A couple of incidents brought this post about, I have been thinking about it for the past year or so off and on but this week it has been at the forefront of my mind. With that it seemed like people were talking about it and writing about it more... I do believe that what you think about you draw to you. Saying that I don't think we draw overwhelming challenges or trials to us as I believe we all have them regardless. Some of us are just better at hiding how they affect us, I am not one of them... I am the girl who wears her heart on her sleeve and doesn't hold back, even if I may be judged for those feelings.
However; saying all that I am also the girl who self judges all the time, I work so hard at trying not to judge others as I am always reminding myself that I don't know what is going on in their lives. When I was younger, I saw life more in black and white and made judgments against people but as I went through my challenges and gained a deeper understanding that we are all dealing with overwhelming trials, this helped me to judge others less. I often wished that I was one of those girls that could tuck away my feelings and show only the sunny side of life.

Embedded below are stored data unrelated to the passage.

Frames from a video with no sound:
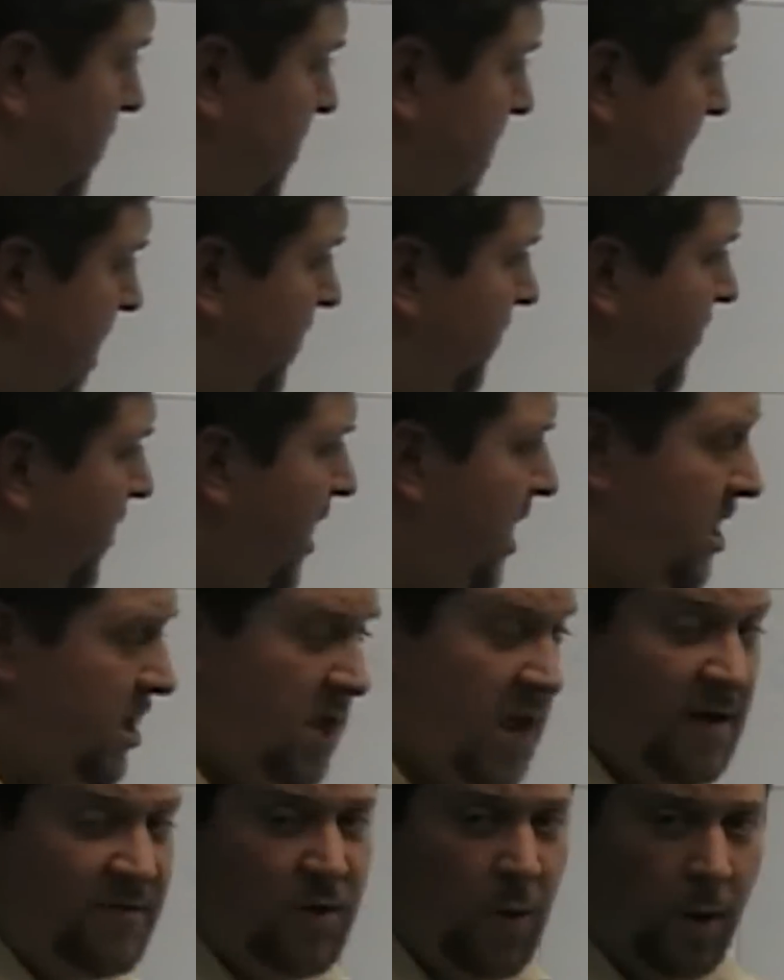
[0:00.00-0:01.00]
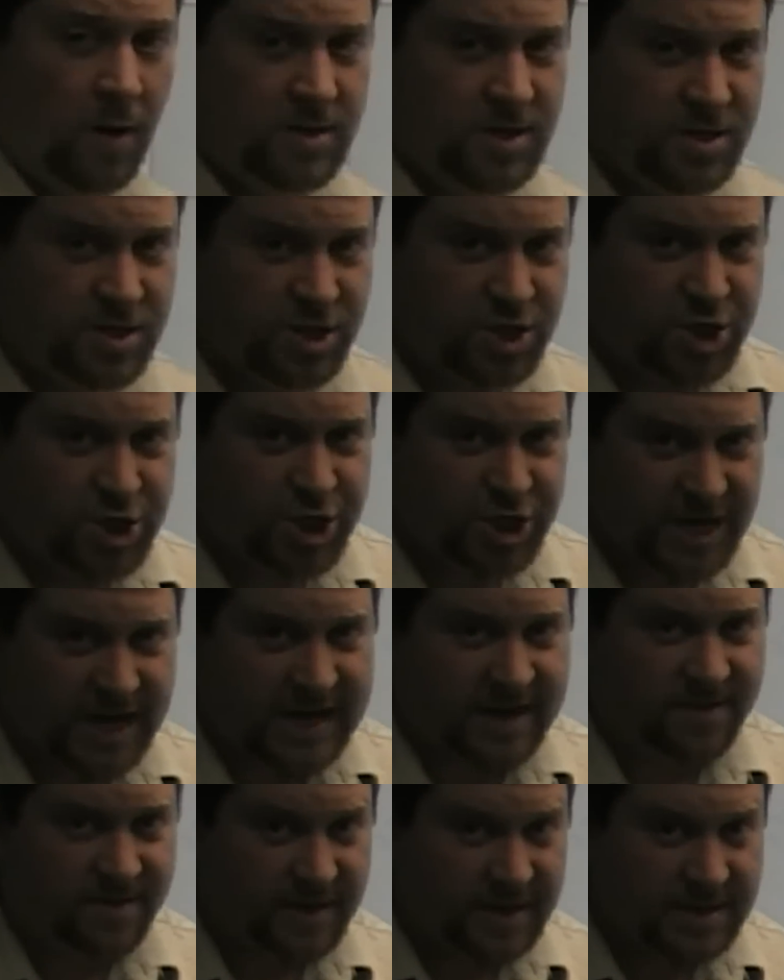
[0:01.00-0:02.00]
Now, if you wanted to
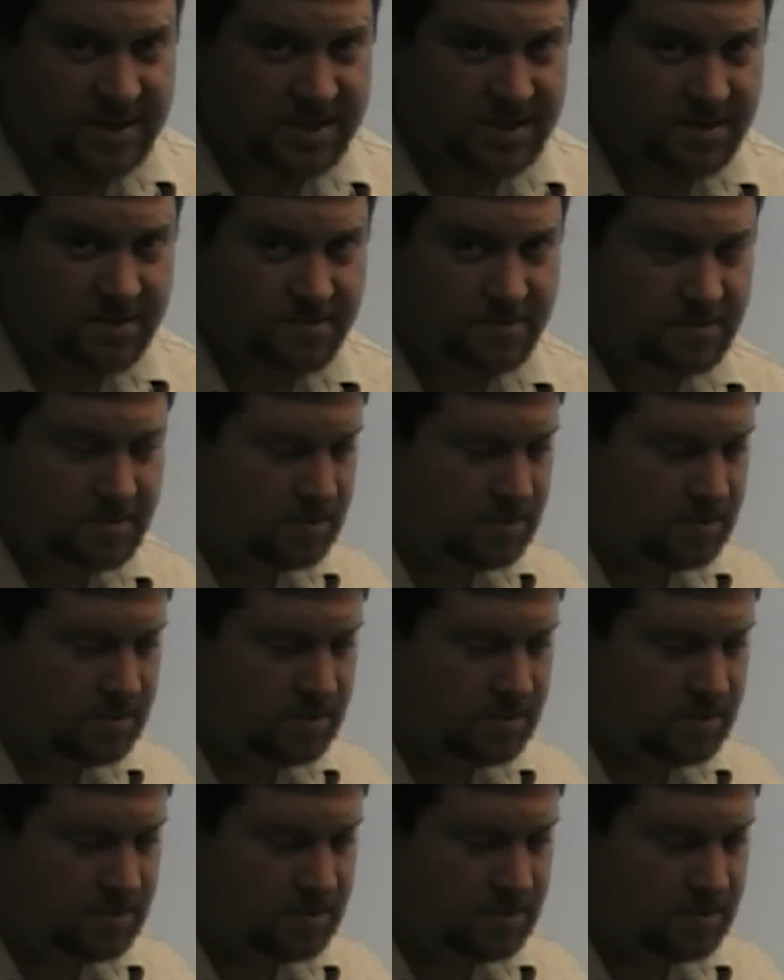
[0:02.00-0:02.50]
check this,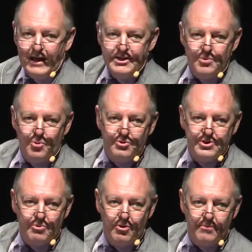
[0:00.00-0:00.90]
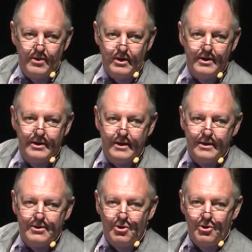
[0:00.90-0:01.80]
and supporting what my
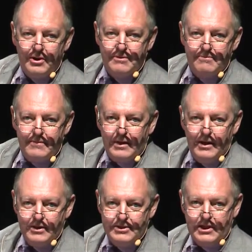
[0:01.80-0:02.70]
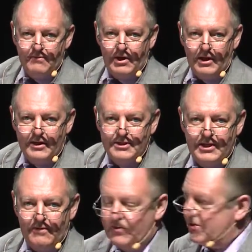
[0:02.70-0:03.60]
colleague uh, Steve Culley has
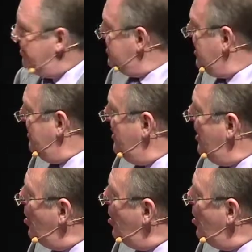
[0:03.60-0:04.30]
said for some time,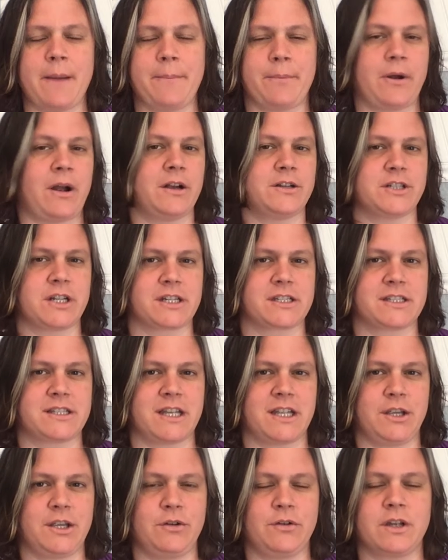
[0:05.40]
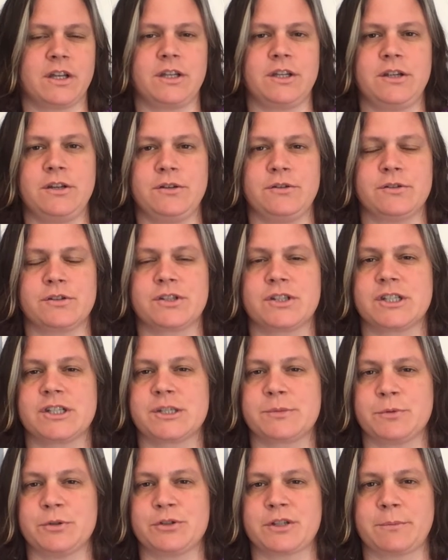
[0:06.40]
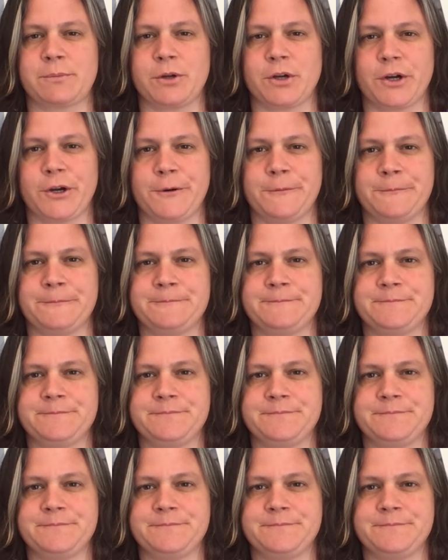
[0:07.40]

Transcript: projects that you can use to spruce up your home.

I don't think it is wrong to show the sunny side or positive side of life, very few people want to be the negative person who brings others down. Truthfully, I don't want to be her either but I believe for me, saying how I feel, being my authentic self and showing others that even though I don't always handle my trials in life easily or with a big smile on my face... I still overcome and I never give up. Believe me there have been times I wanted to pack it in and say enough is enough but I know, really know there is a light at the end of the tunnel.
No matter how difficult a trial is that comes into my life, I know that I will find a way around it... I might take the long path, the bumpy one that adds a few more challenges but deep inside, I don't let that give me a reason to ultimately fail. I used to say if I survived this or survived that, I can survive anything... then a bigger challenge would come. I still believe I can get over the hurdles that are put in my way but I don't think any one trial I came through will get me through to the next one, I think they are all cumulative.
What brought this all about is that I have great admiration for people that survive and thrive from incredible trials that I see them struggle with... and I have often judged myself and thought I couldn't get through this or that... I don't have that type of strength... but I think we all have that strength, regardless of what we tell ourselves... and I don't just mean this for trials, I mean this for making changes, living the life we were meant to live
I self judge myself and think who am I do do this or that? The real question is who am I not to do this or that? If I honestly believe others can attain their dreams, then I can attain mine too.... The choice then is mine and always has been mine, who am I going to listen too... all the people who believe in me or the few people who don't believe in themselves... As a good friend said, no matter what, we are enough, we always have been and we always will be enough.... The only question I really need to answer for myself is who am I to judge myself?